Stored data entries:
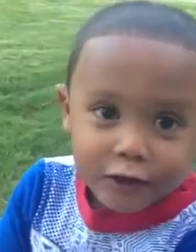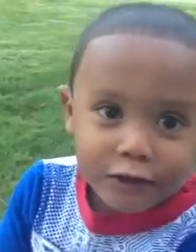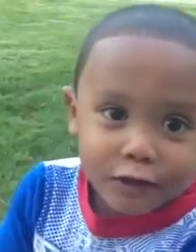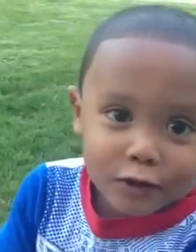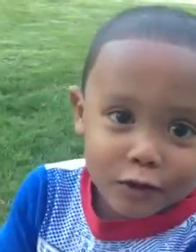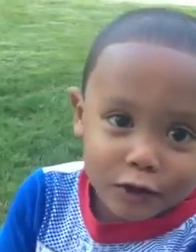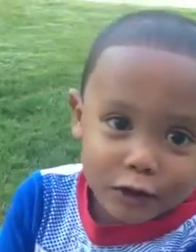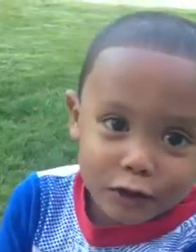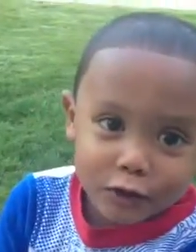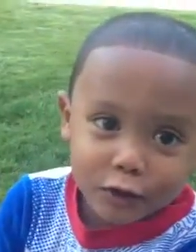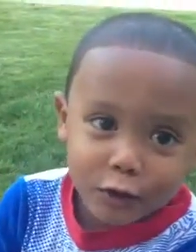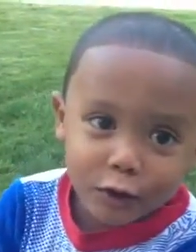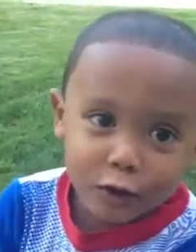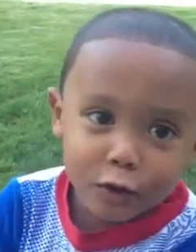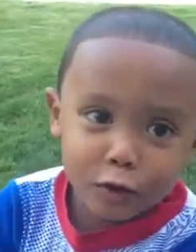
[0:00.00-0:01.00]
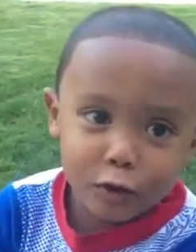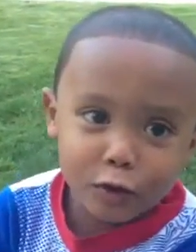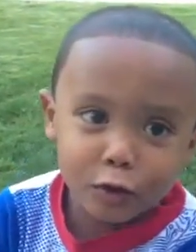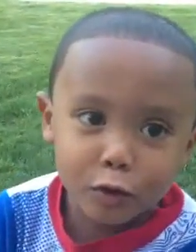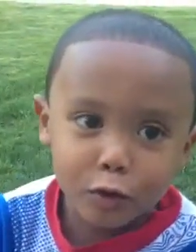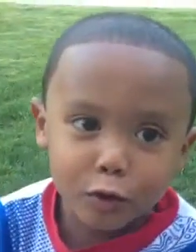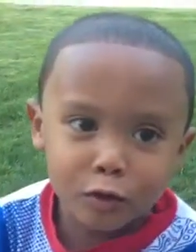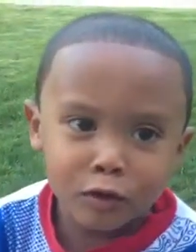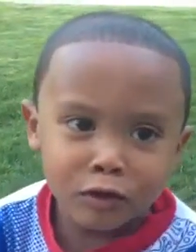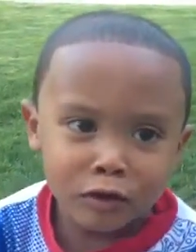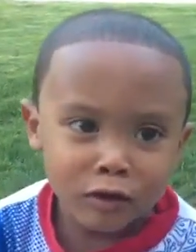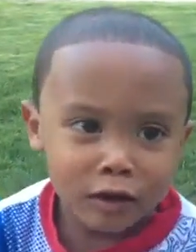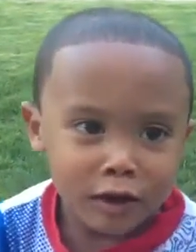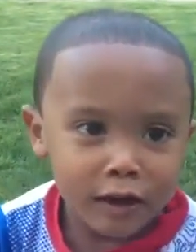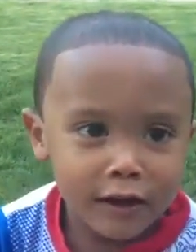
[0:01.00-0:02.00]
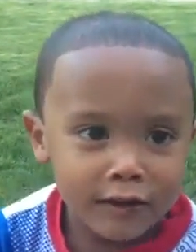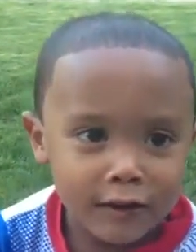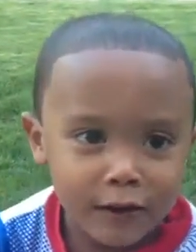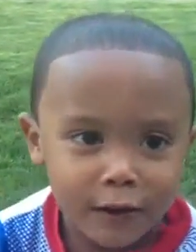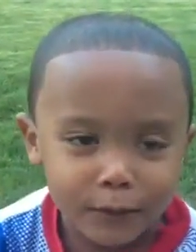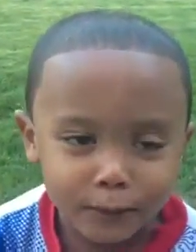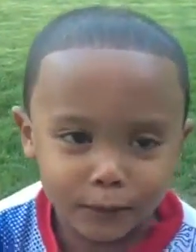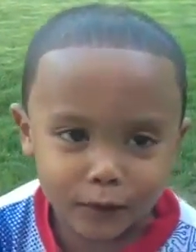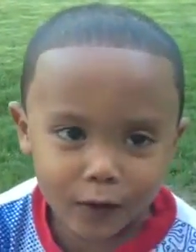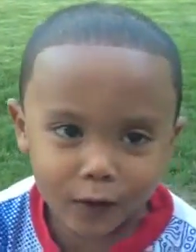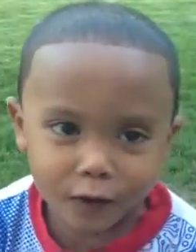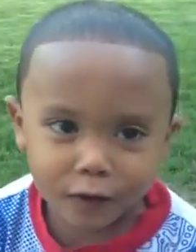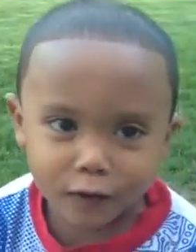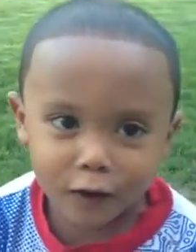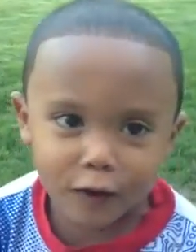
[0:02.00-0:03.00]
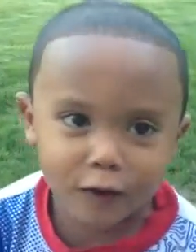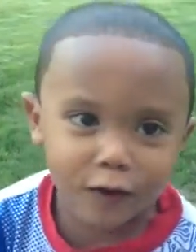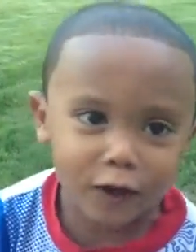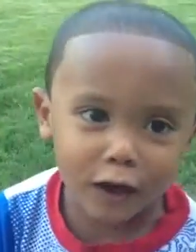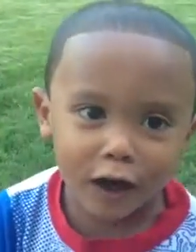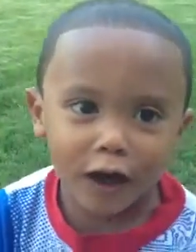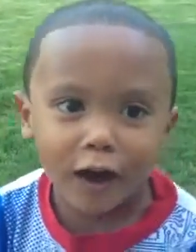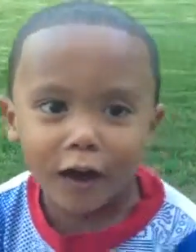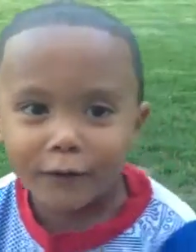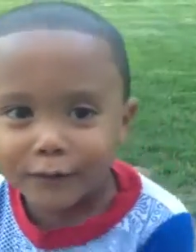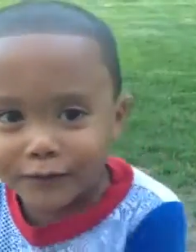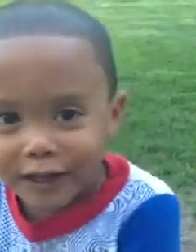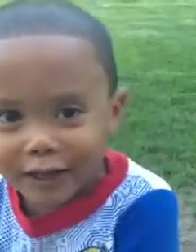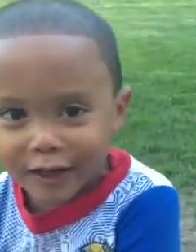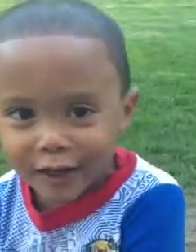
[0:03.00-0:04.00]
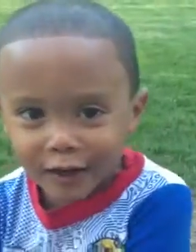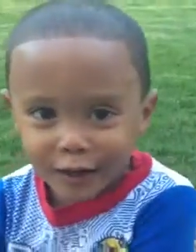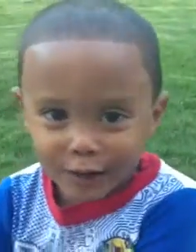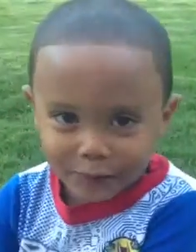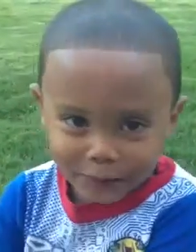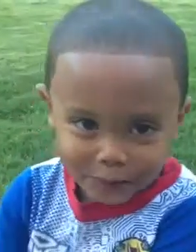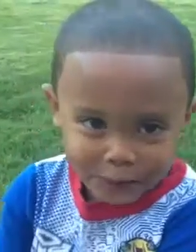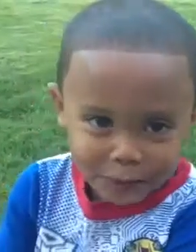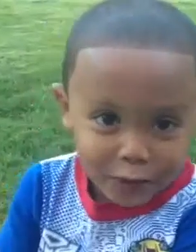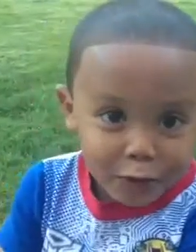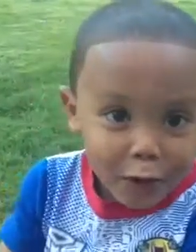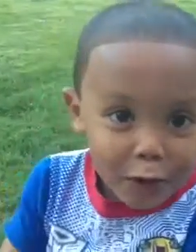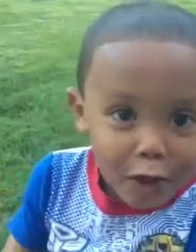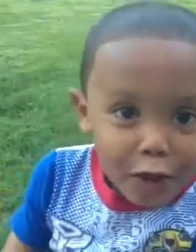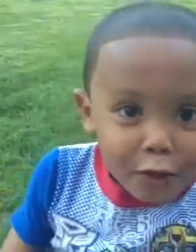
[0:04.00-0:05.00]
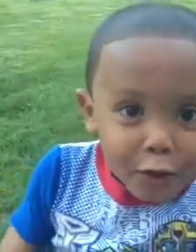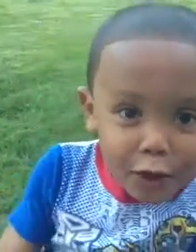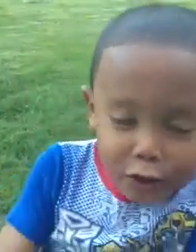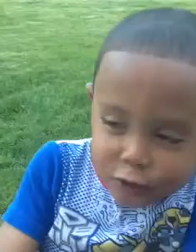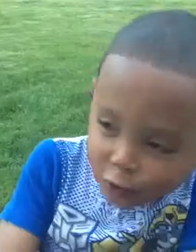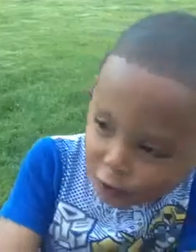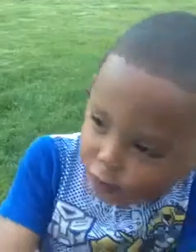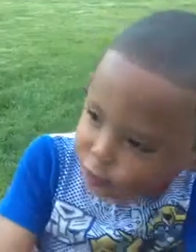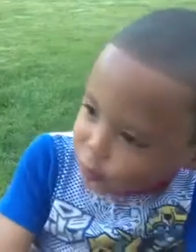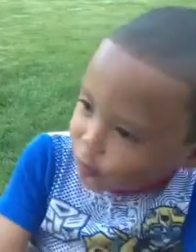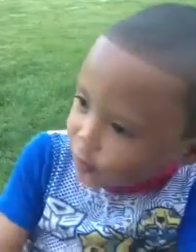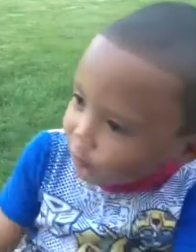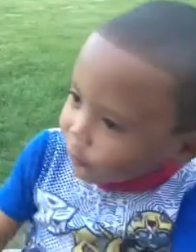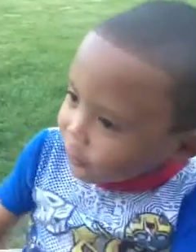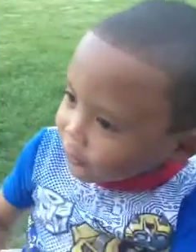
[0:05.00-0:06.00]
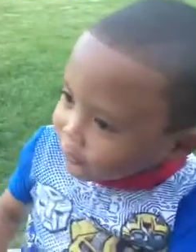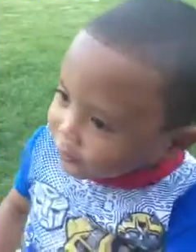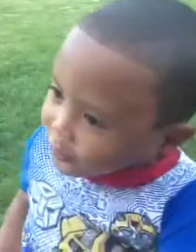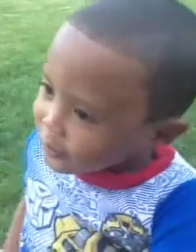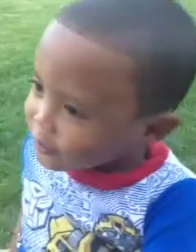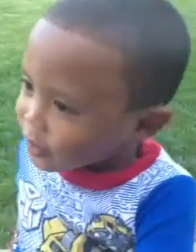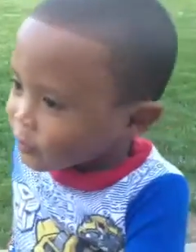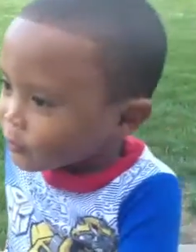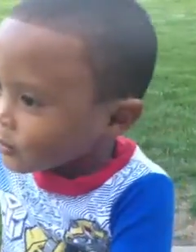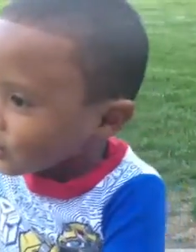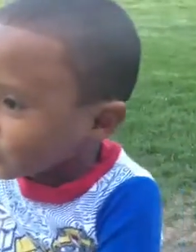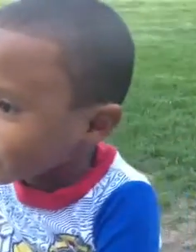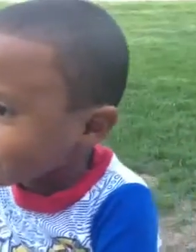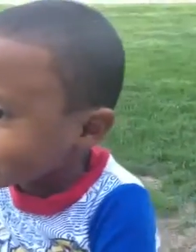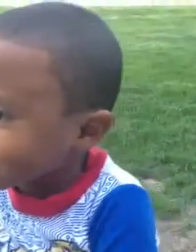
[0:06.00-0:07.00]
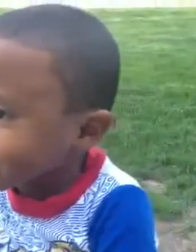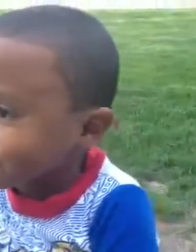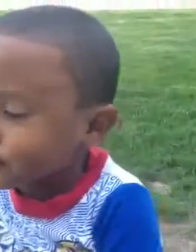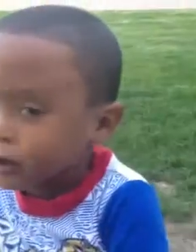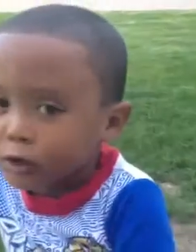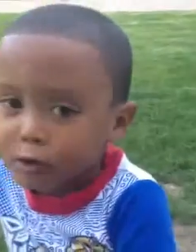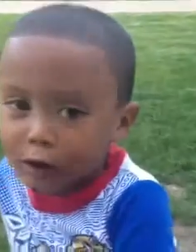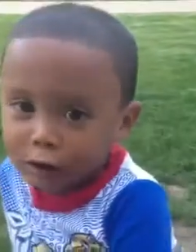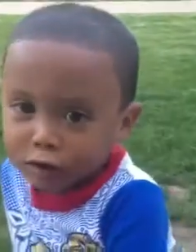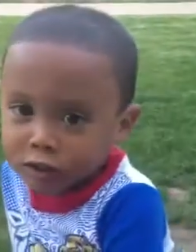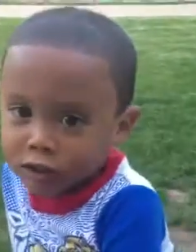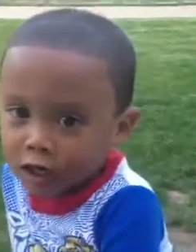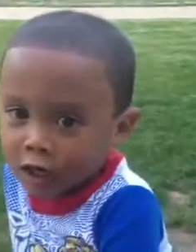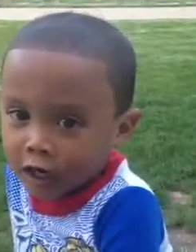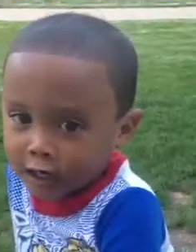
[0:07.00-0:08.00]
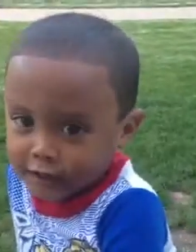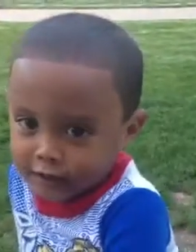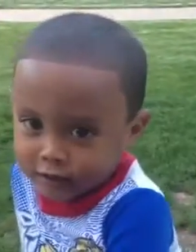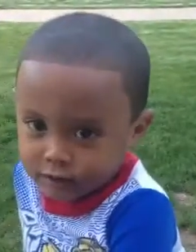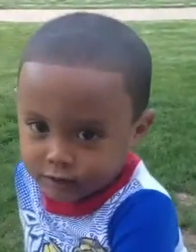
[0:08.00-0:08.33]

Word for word: They turn into a cocoon, and um, um, they um, they turn into a butterfly. Then we're gonna let them go outside.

Task objective: Transcribe every record above exactly as written, leaving out any pictures.

Completed exercise:
[0:00.00-0:01.00]
[0:01.00-0:02.00]
[0:02.00-0:03.00]
[0:03.00-0:04.00]
[0:04.00-0:05.00]
[0:05.00-0:06.00]
[0:06.00-0:07.00]
[0:07.00-0:08.00]
[0:08.00-0:08.33]

Word for word: They turn into a cocoon, and um, um, they um, they turn into a butterfly. Then we're gonna let them go outside.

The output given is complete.